### GIVEN RECORDS

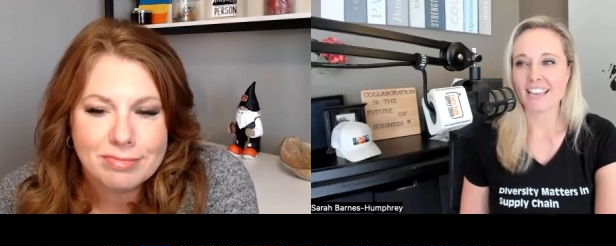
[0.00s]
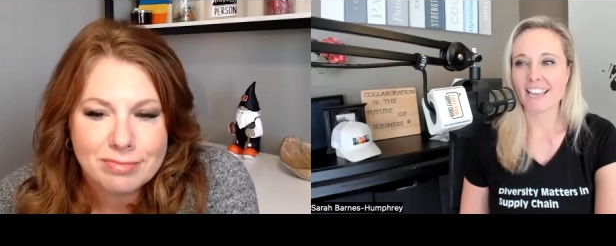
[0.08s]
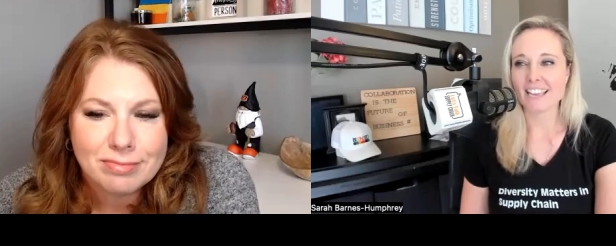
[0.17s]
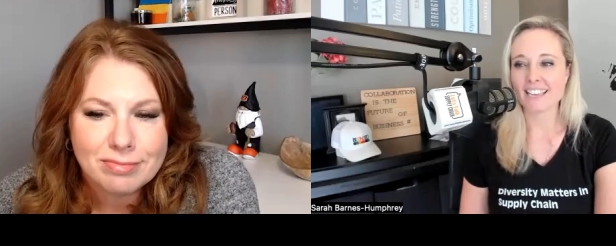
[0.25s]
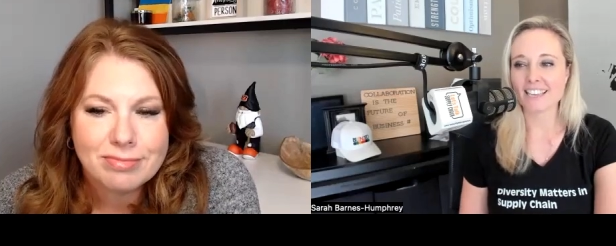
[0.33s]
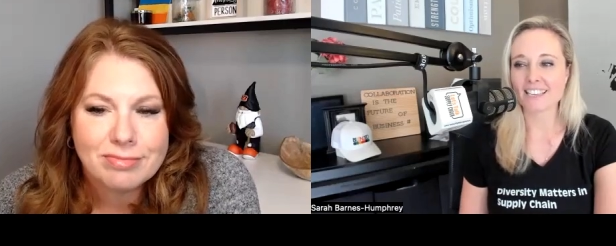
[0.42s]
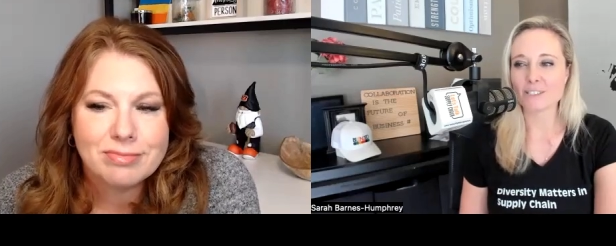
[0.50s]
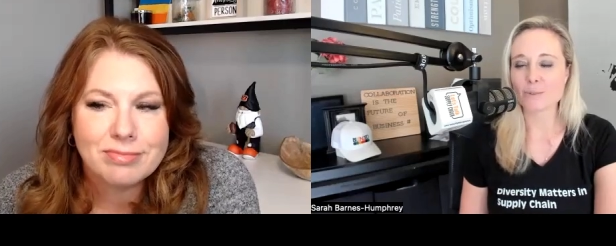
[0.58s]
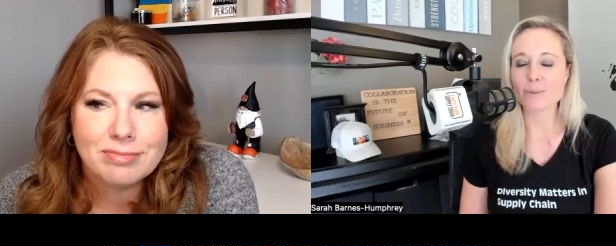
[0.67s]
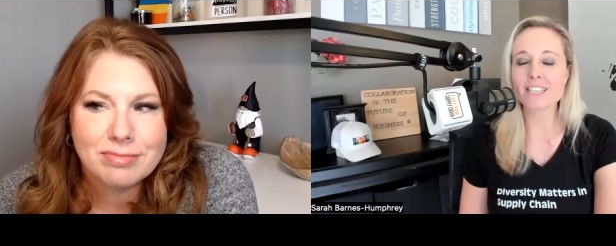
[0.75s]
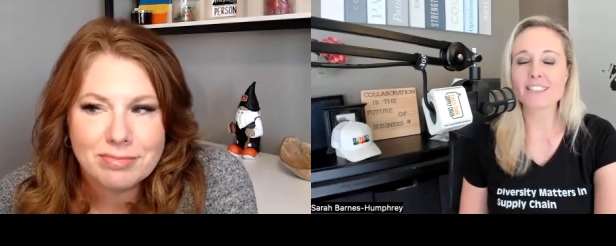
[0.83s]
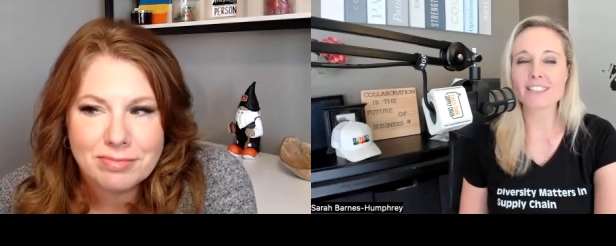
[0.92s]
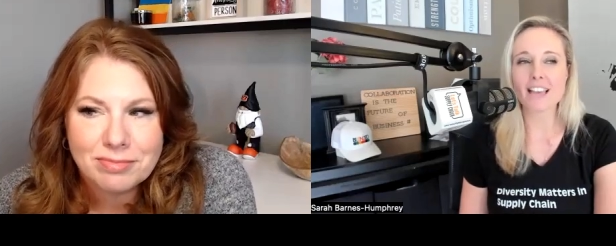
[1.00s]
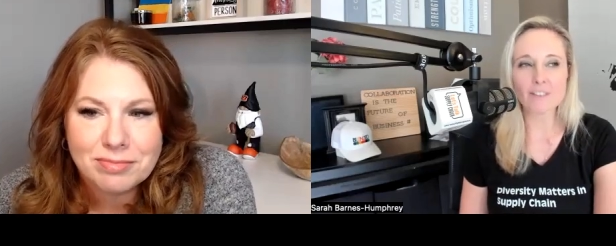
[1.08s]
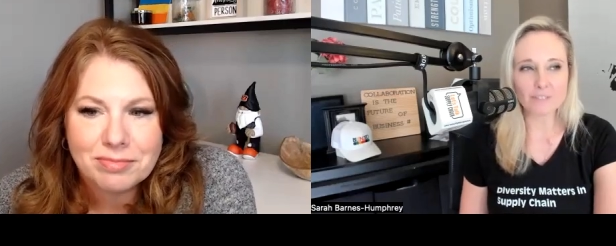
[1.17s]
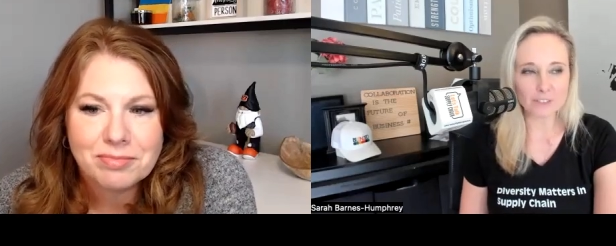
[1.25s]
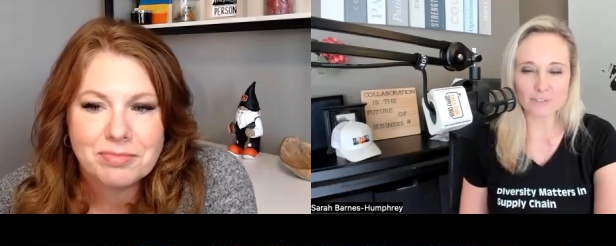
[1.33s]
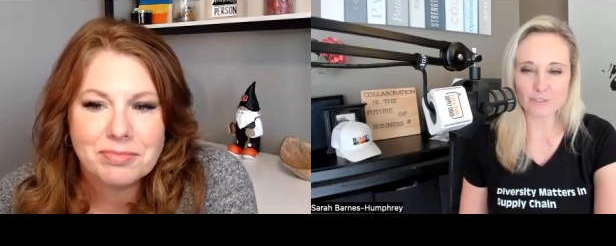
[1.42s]
Speaker 1: and we
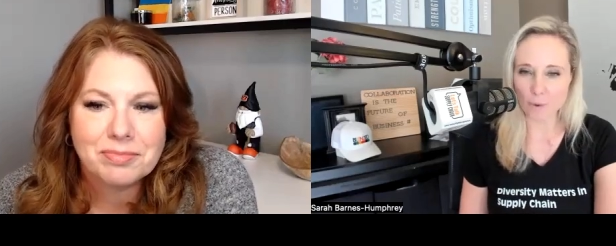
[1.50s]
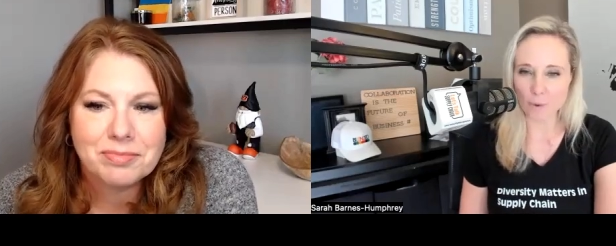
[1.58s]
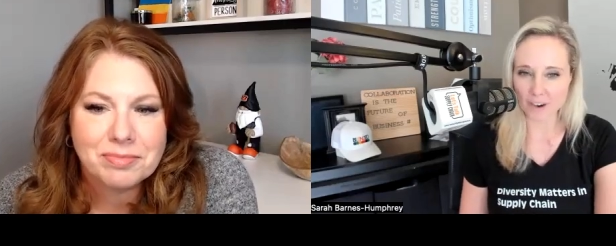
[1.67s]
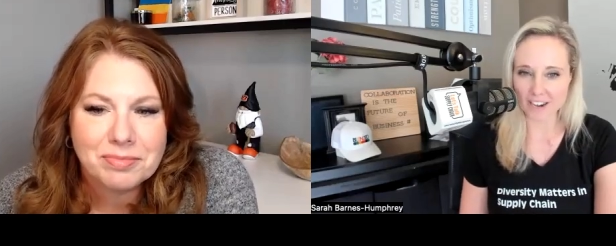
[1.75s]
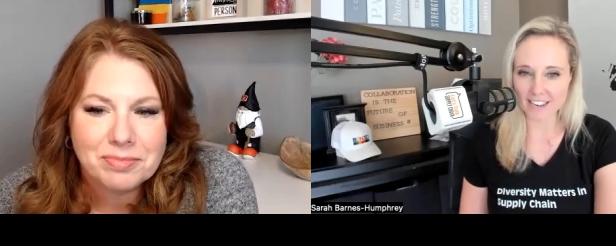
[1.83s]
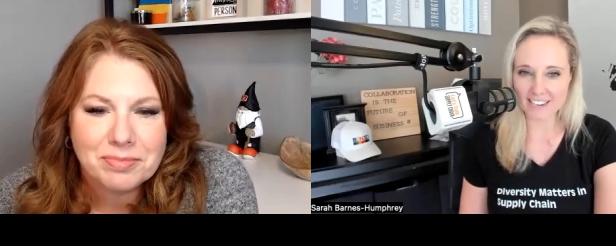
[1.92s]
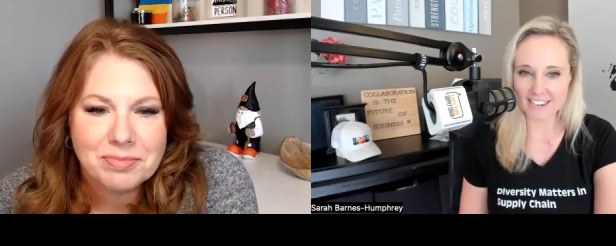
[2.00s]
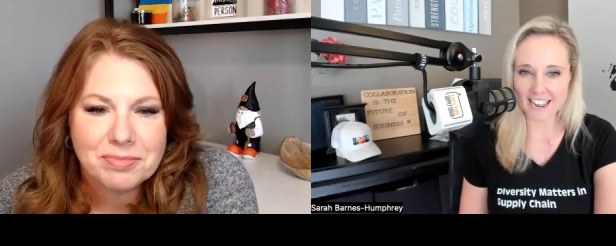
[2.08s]
love you for it.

######

**TASK BRIEF:**
Produce a verbatim transcription of every line in the listing, images omitted.

**REPLY:**
[0.00s]
[0.08s]
[0.17s]
[0.25s]
[0.33s]
[0.42s]
[0.50s]
[0.58s]
[0.67s]
[0.75s]
[0.83s]
[0.92s]
[1.00s]
[1.08s]
[1.17s]
[1.25s]
[1.33s]
[1.42s]
Speaker 1: and we
[1.50s]
[1.58s]
[1.67s]
[1.75s]
[1.83s]
[1.92s]
[2.00s]
[2.08s]
love you for it.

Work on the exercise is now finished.